(Problem to work on): Reproduce the whole of the records exactly, and make sure no picture is carried into the result.

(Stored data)
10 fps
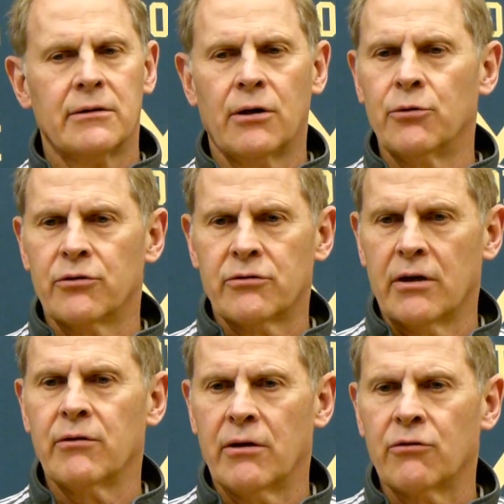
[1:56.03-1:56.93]

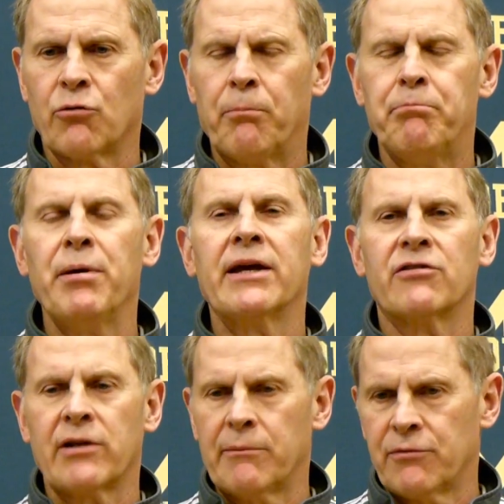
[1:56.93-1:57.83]
it's a big
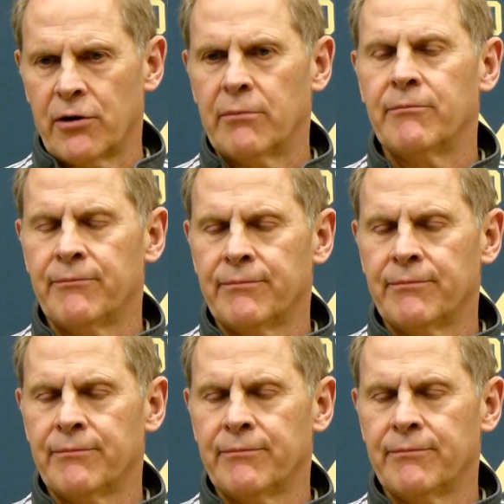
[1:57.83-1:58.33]
step for him.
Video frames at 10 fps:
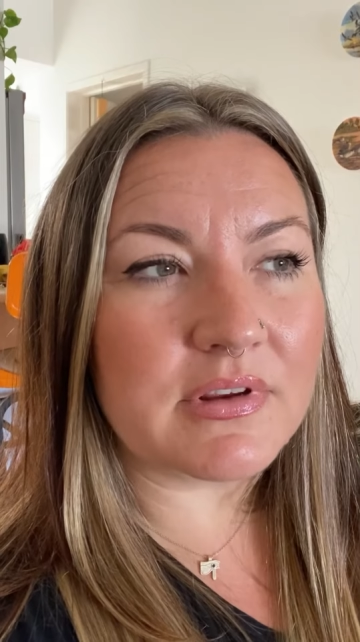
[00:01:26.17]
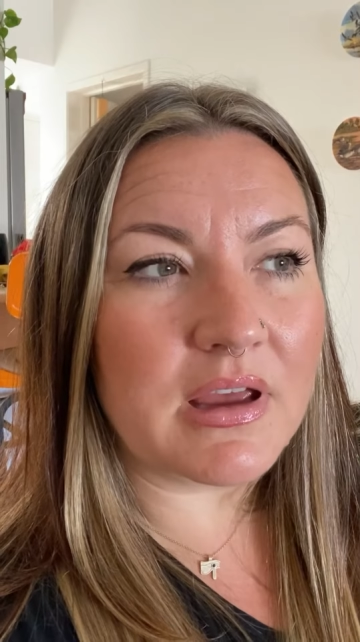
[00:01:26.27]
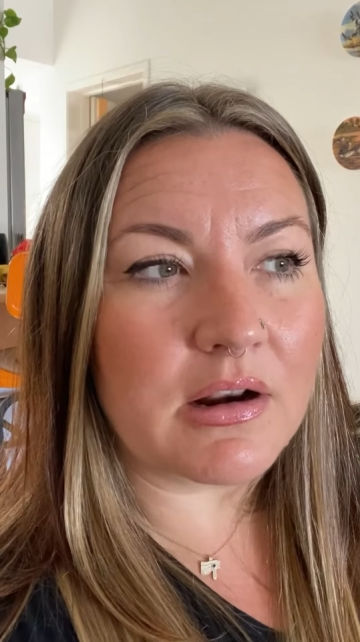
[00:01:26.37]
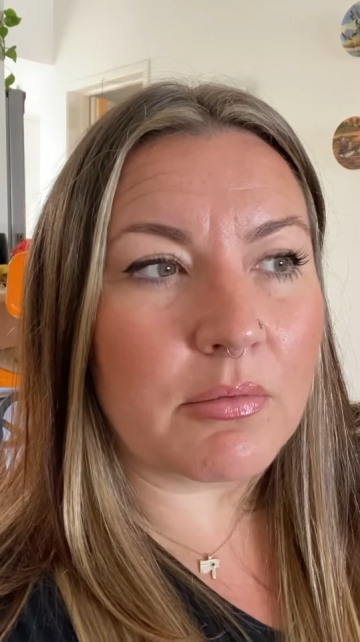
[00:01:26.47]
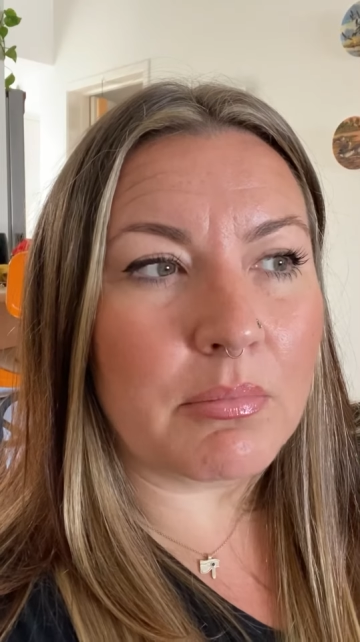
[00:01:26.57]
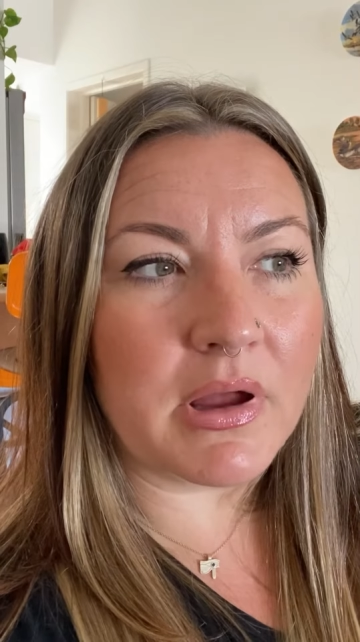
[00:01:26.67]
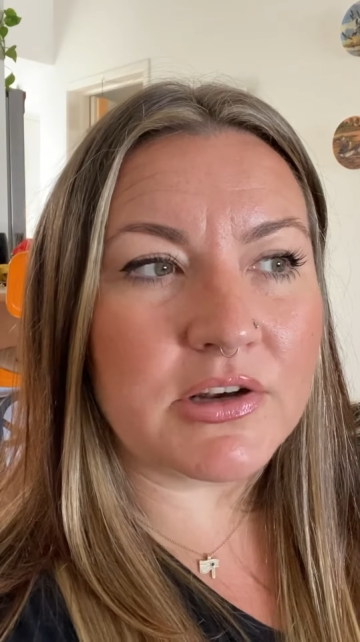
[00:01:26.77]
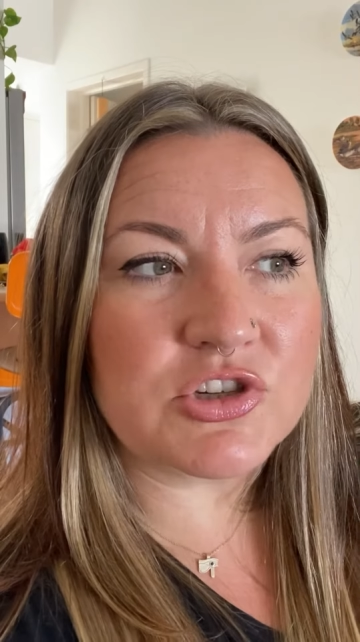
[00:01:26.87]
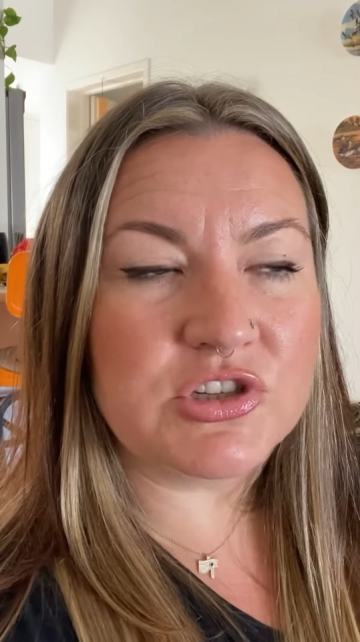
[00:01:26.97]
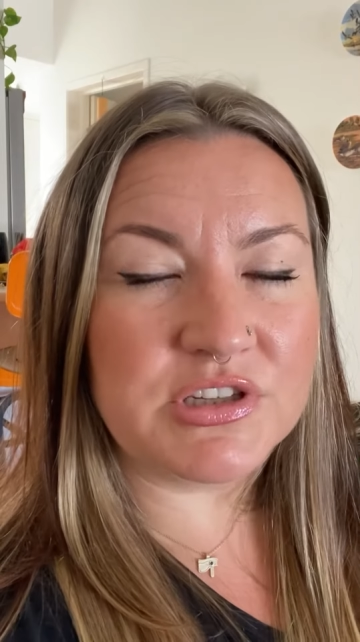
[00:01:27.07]
at a
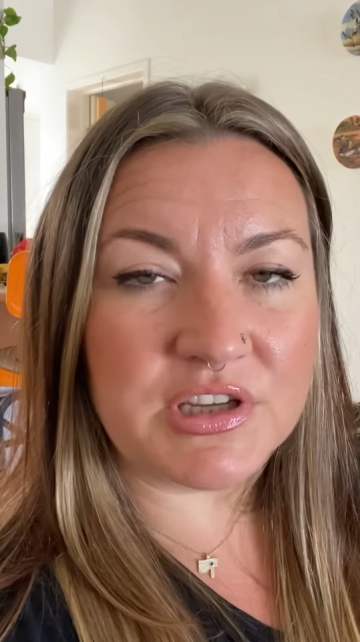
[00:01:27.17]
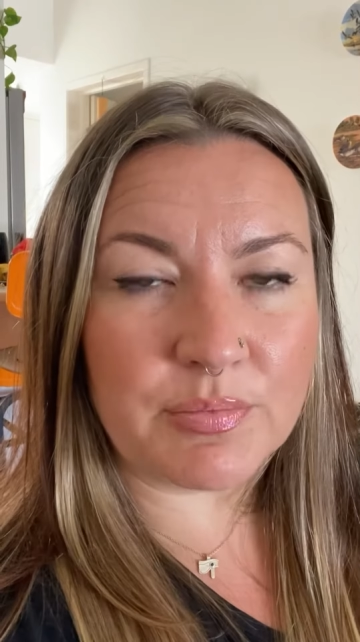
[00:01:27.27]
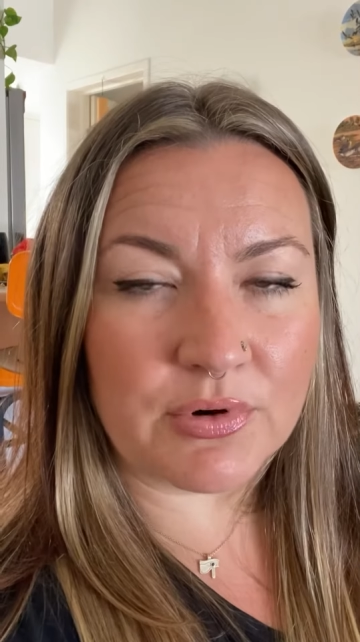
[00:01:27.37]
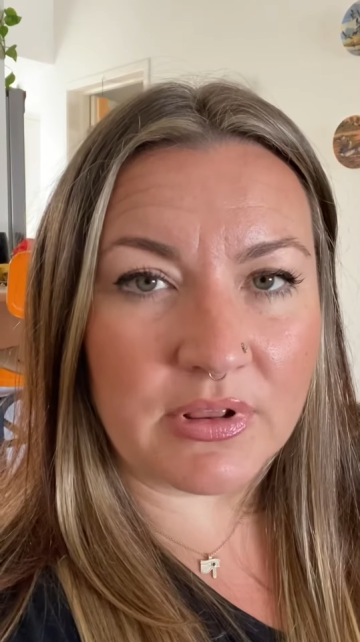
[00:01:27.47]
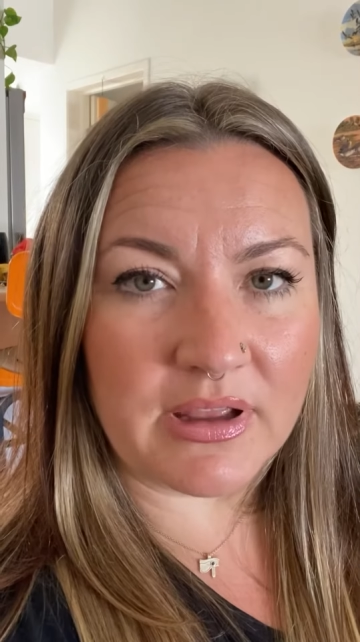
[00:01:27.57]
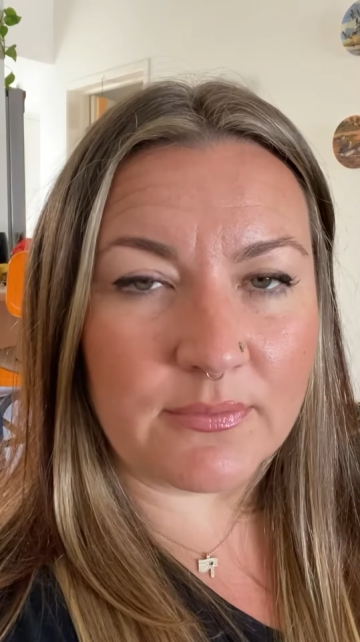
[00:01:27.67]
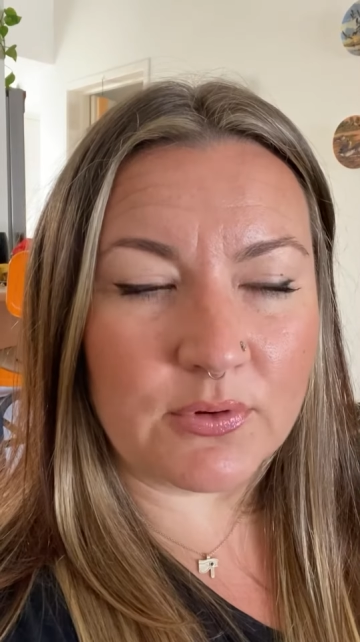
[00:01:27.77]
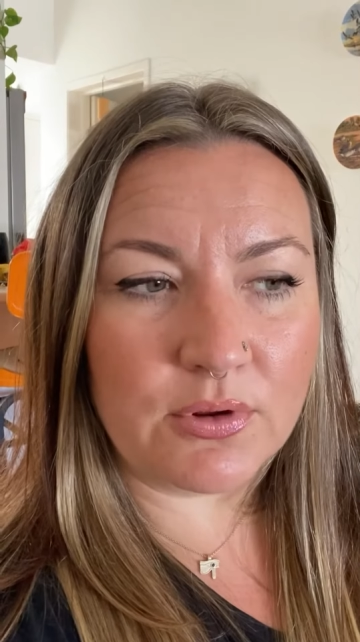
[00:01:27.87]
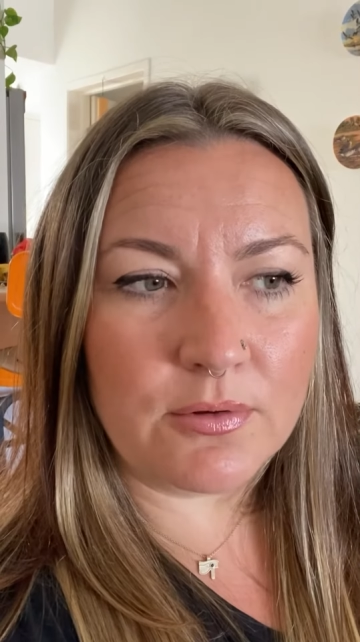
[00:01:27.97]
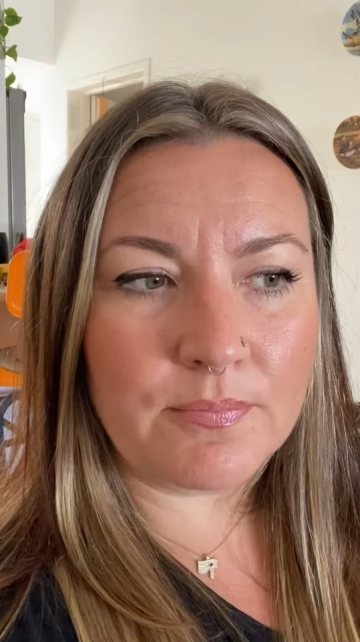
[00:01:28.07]
much deeper
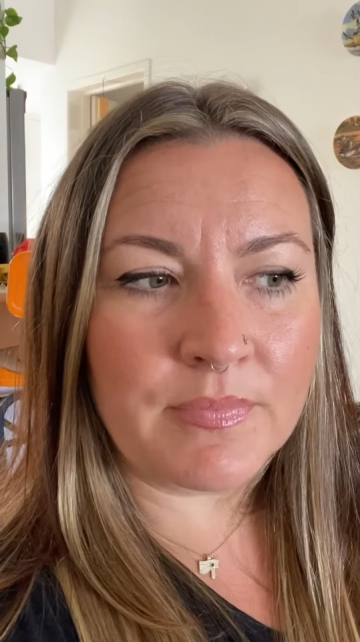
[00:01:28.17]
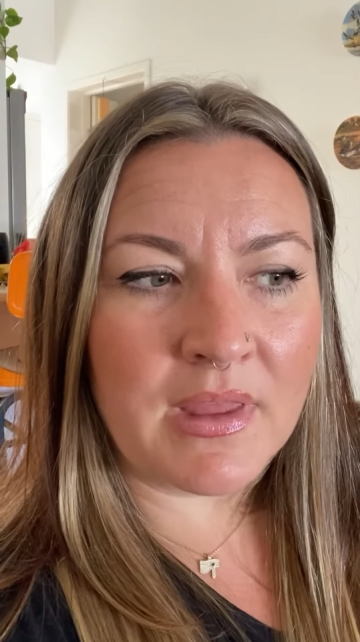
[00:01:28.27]
level.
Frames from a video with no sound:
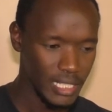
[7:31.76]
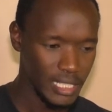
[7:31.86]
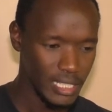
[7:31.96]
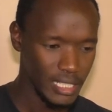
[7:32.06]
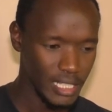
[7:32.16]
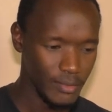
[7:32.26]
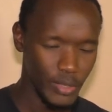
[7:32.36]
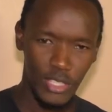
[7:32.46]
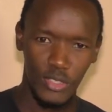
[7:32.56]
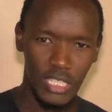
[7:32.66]
is
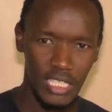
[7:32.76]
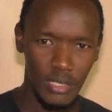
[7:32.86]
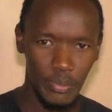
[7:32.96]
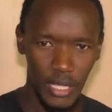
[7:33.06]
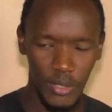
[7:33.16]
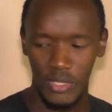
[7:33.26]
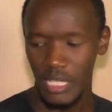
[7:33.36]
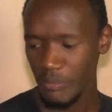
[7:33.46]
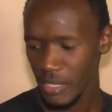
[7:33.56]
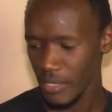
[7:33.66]
whether you're getting paid or
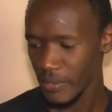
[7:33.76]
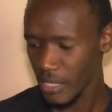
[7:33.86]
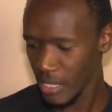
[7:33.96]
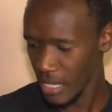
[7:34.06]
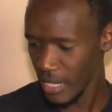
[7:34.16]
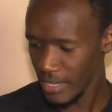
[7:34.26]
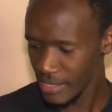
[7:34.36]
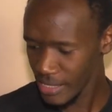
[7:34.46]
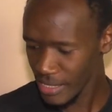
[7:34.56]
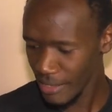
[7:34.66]
something. And
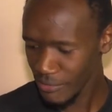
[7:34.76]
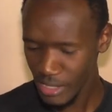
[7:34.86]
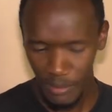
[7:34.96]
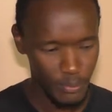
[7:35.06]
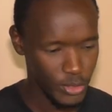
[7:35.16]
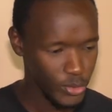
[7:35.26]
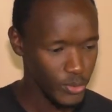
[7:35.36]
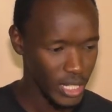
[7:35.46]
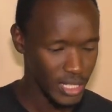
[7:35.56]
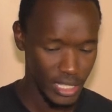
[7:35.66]
I'll just have some
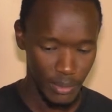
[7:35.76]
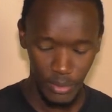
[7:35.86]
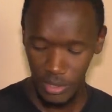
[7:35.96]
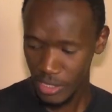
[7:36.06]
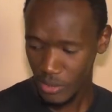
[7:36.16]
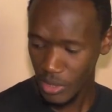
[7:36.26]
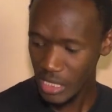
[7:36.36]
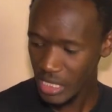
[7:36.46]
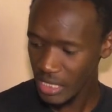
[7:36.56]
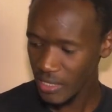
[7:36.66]
two examples. There's
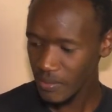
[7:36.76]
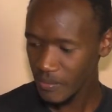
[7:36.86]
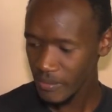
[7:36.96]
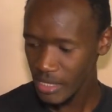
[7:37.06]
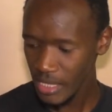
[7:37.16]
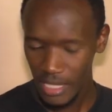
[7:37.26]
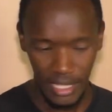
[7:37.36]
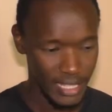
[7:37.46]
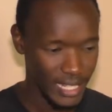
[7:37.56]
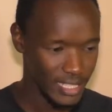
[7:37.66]
one here
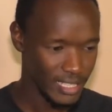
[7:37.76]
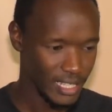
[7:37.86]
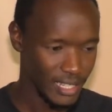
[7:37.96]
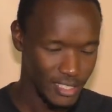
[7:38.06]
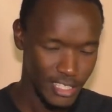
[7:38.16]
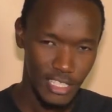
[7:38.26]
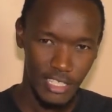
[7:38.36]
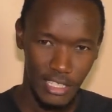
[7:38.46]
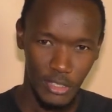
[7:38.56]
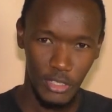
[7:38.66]
that is
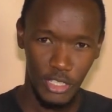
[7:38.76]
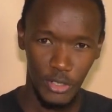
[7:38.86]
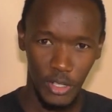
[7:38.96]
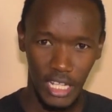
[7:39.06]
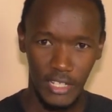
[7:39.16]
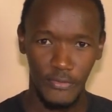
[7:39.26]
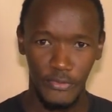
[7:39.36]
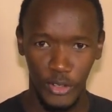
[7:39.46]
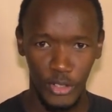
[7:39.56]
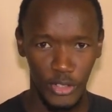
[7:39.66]
just got it online
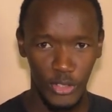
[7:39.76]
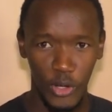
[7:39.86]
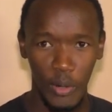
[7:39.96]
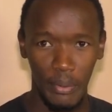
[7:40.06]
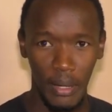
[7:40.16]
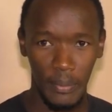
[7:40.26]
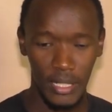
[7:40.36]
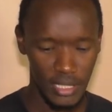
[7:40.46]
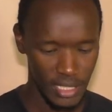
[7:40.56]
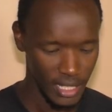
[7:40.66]
for your own
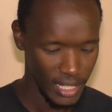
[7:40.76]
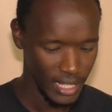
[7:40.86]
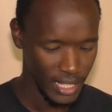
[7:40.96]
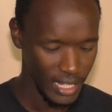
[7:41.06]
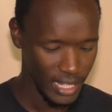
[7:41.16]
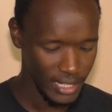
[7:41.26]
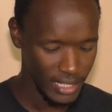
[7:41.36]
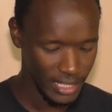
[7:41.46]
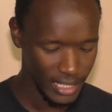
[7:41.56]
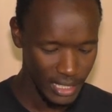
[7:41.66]
purpose.
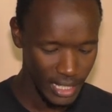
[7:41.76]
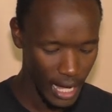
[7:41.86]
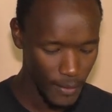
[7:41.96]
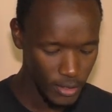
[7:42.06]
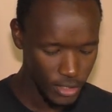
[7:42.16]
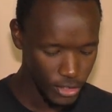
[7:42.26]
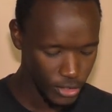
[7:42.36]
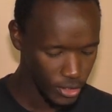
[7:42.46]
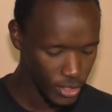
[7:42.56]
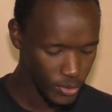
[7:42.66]
And here, I will not
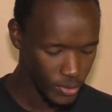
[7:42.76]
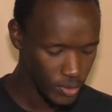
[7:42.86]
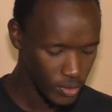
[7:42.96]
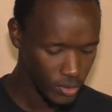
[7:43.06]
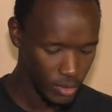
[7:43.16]
show you,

(Reply):
10 fps
[1:56.03-1:56.93]

[1:56.93-1:57.83]
it's a big
[1:57.83-1:58.33]
step for him.
Video frames at 10 fps:
[00:01:26.17]
[00:01:26.27]
[00:01:26.37]
[00:01:26.47]
[00:01:26.57]
[00:01:26.67]
[00:01:26.77]
[00:01:26.87]
[00:01:26.97]
[00:01:27.07]
at a
[00:01:27.17]
[00:01:27.27]
[00:01:27.37]
[00:01:27.47]
[00:01:27.57]
[00:01:27.67]
[00:01:27.77]
[00:01:27.87]
[00:01:27.97]
[00:01:28.07]
much deeper
[00:01:28.17]
[00:01:28.27]
level.
Frames from a video with no sound:
[7:31.76]
[7:31.86]
[7:31.96]
[7:32.06]
[7:32.16]
[7:32.26]
[7:32.36]
[7:32.46]
[7:32.56]
[7:32.66]
is
[7:32.76]
[7:32.86]
[7:32.96]
[7:33.06]
[7:33.16]
[7:33.26]
[7:33.36]
[7:33.46]
[7:33.56]
[7:33.66]
whether you're getting paid or
[7:33.76]
[7:33.86]
[7:33.96]
[7:34.06]
[7:34.16]
[7:34.26]
[7:34.36]
[7:34.46]
[7:34.56]
[7:34.66]
something. And
[7:34.76]
[7:34.86]
[7:34.96]
[7:35.06]
[7:35.16]
[7:35.26]
[7:35.36]
[7:35.46]
[7:35.56]
[7:35.66]
I'll just have some
[7:35.76]
[7:35.86]
[7:35.96]
[7:36.06]
[7:36.16]
[7:36.26]
[7:36.36]
[7:36.46]
[7:36.56]
[7:36.66]
two examples. There's
[7:36.76]
[7:36.86]
[7:36.96]
[7:37.06]
[7:37.16]
[7:37.26]
[7:37.36]
[7:37.46]
[7:37.56]
[7:37.66]
one here
[7:37.76]
[7:37.86]
[7:37.96]
[7:38.06]
[7:38.16]
[7:38.26]
[7:38.36]
[7:38.46]
[7:38.56]
[7:38.66]
that is
[7:38.76]
[7:38.86]
[7:38.96]
[7:39.06]
[7:39.16]
[7:39.26]
[7:39.36]
[7:39.46]
[7:39.56]
[7:39.66]
just got it online
[7:39.76]
[7:39.86]
[7:39.96]
[7:40.06]
[7:40.16]
[7:40.26]
[7:40.36]
[7:40.46]
[7:40.56]
[7:40.66]
for your own
[7:40.76]
[7:40.86]
[7:40.96]
[7:41.06]
[7:41.16]
[7:41.26]
[7:41.36]
[7:41.46]
[7:41.56]
[7:41.66]
purpose.
[7:41.76]
[7:41.86]
[7:41.96]
[7:42.06]
[7:42.16]
[7:42.26]
[7:42.36]
[7:42.46]
[7:42.56]
[7:42.66]
And here, I will not
[7:42.76]
[7:42.86]
[7:42.96]
[7:43.06]
[7:43.16]
show you,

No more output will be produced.